Saturday, July 28, 2012

Why the Olympic opening ceremony was such a success

Photo: Matt Lancashire
Whatever its qualities, last night's Olympic opening ceremony had two people to thank for its popularity.

The first was Mitt Romney. As Jonathan Freedland said in the Guardian this morning:
We're quite happy to whinge endlessly about security, transport and ticketing failures – but we'll be damned if we're going to hear it from some perfect-toothed American. Now we'll get behind the Games just to spite him.
And the second was Aidan Burley - or "'Nazi stag party' MP Aidan Burley", as the Daily Telegraph calls him - whose crass views will have united all but the unpatriotic right of the Conservative Party against him and in favour of the ceremony.

But the ceremony's qualities were many, which was apparent even to someone (like me) who generally avoids these opening and closing events, believing them to be empty of meaning.

In part that was because it included so many elements - 'Nimrod', 'Jerusalem', children's literature, the internet, British films, pop music - that appeal to me and this blog.

But it was more the extraordinary profusion of ideas that made it so good - and bear in mind that the final ceremony had to be severely pruned to make it last a reasonable time.

I was reminded of the work of Humphrey Jennings, and not just because one of the section of the ceremony was titled Pandemonium. Danny Boyle had the same technique of setting cultural elements from widely different spheres side by side, to the detriment of neither. Jennings' Listen to Britain sets Dame Myra Hess against dance-band music and celebrates both.

It also has to be said that the opening ceremony benefited from the apparent absence of the two elements most obvious in the torch relay over the past few weeks: commercial sponsorship and security.

When the torch came through Market Harborough I was moved by the crowds - the spaces saved for local primary schools, the crowd's determination to enjoy itself despite the rain, its eagerness to cheer anything that moved, some police officers' willingness to milk this. But the actual passing of the torch was an anticlimax, being dominated by commercial sponsors' vehicles.

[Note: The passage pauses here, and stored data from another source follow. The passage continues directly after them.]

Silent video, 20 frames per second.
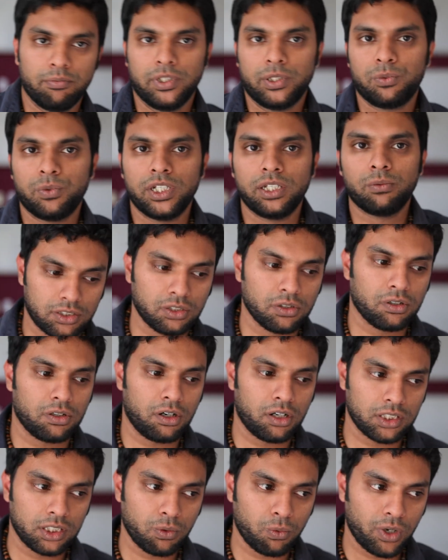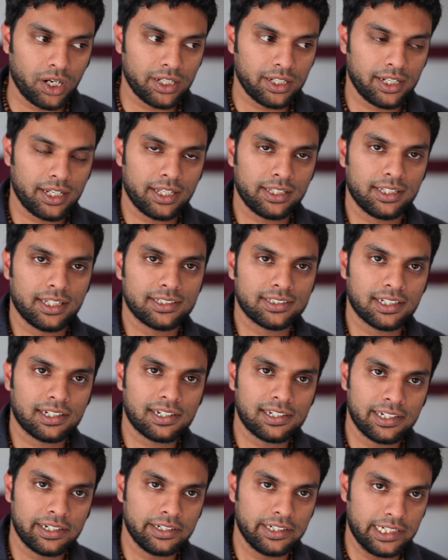between? So on the one hand, there's a
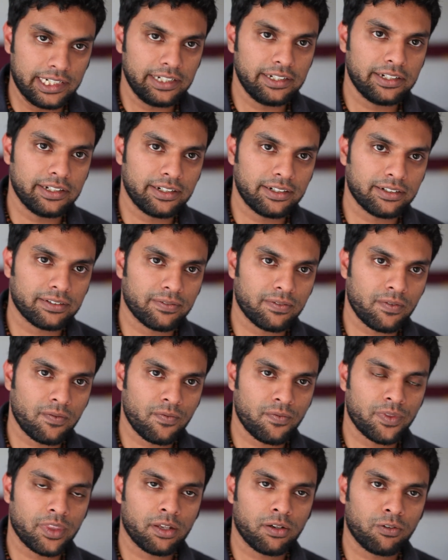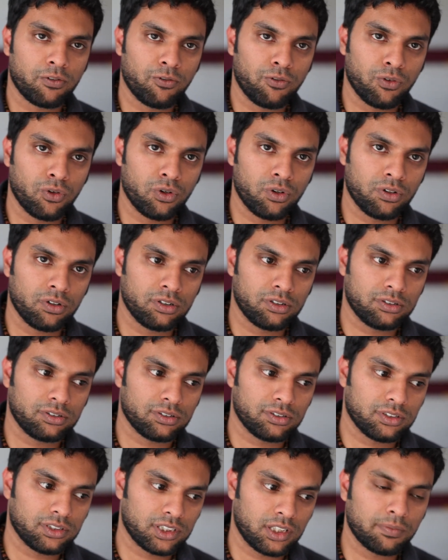clear need here for
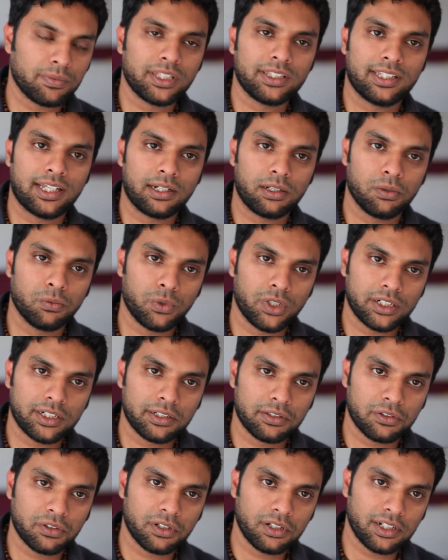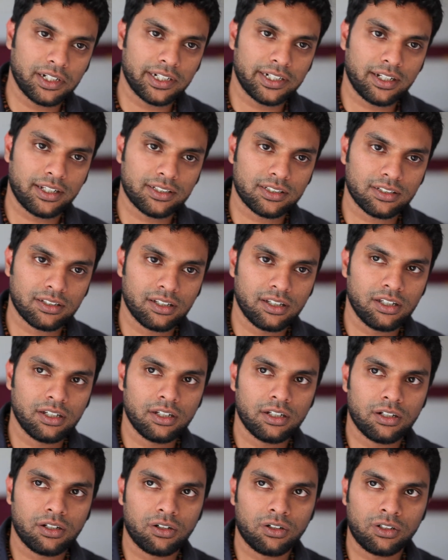something that will work in rural areas.
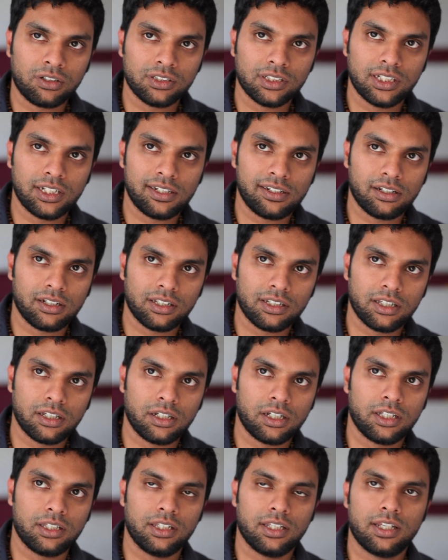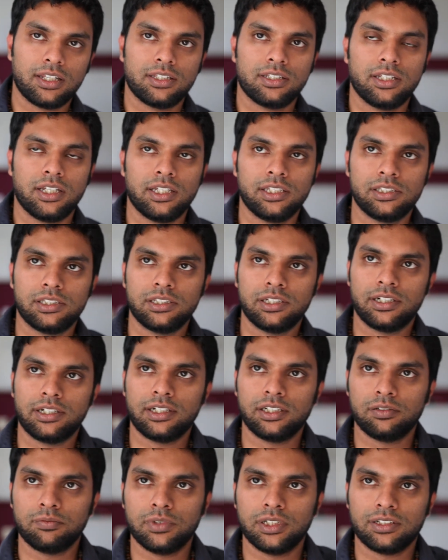On the other hand, there's the engineer
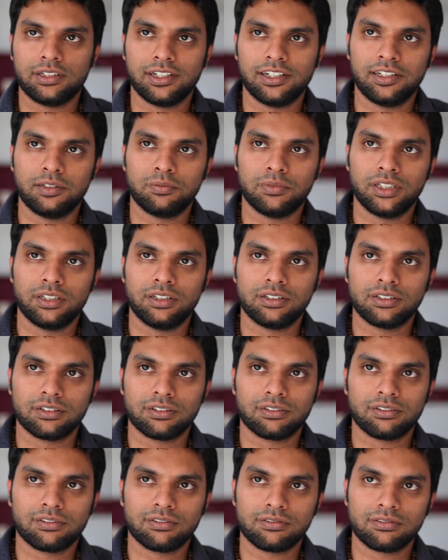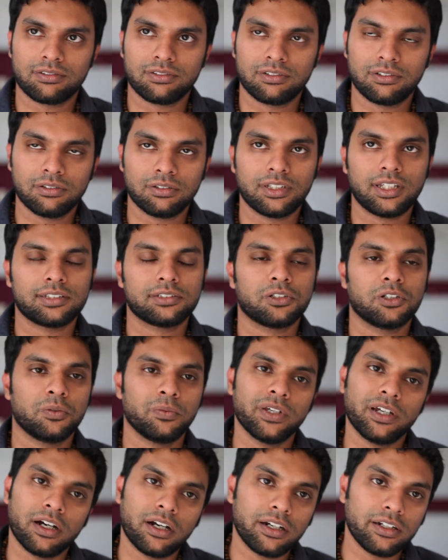in me telling me, dude, that's going to
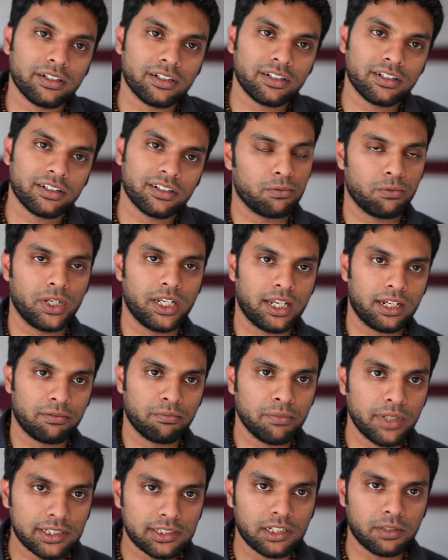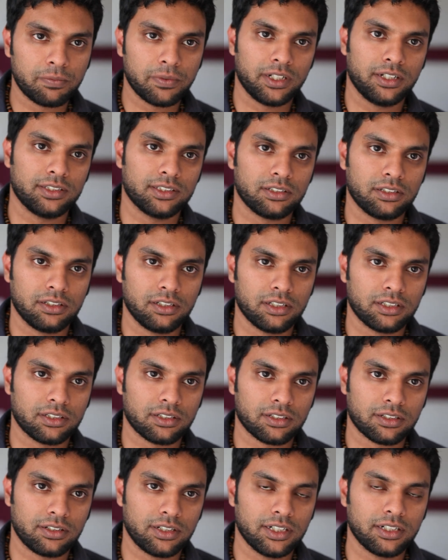be hard. We had mixed opinions on
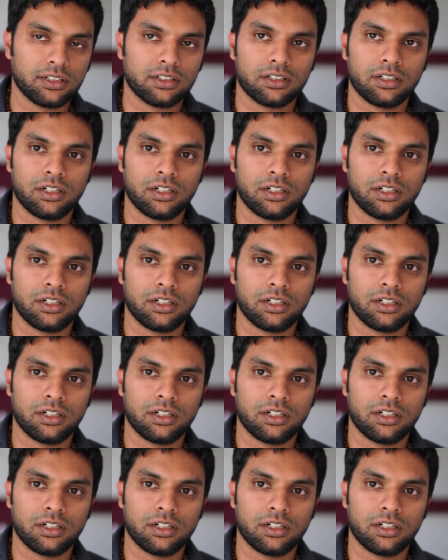this, right?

Given that security and business are the two dominant forces in the world of right-wing Conservatives, it makes you wonder what a ceremony approved of by someone like Aidan Burley (you know, the 'Nazi stag party' MP Aidan Burley) would look like and who would want to attend it.

1 comment:

crewegwyn said...

Surely the highlight in Market Harborough was the attendance of the Well-Behaved Orphans, and their success in soliciting generous voluntary donations from the crowds toward the not inconsiderable costs of their food and maintenance?

Agree with you about the OC however!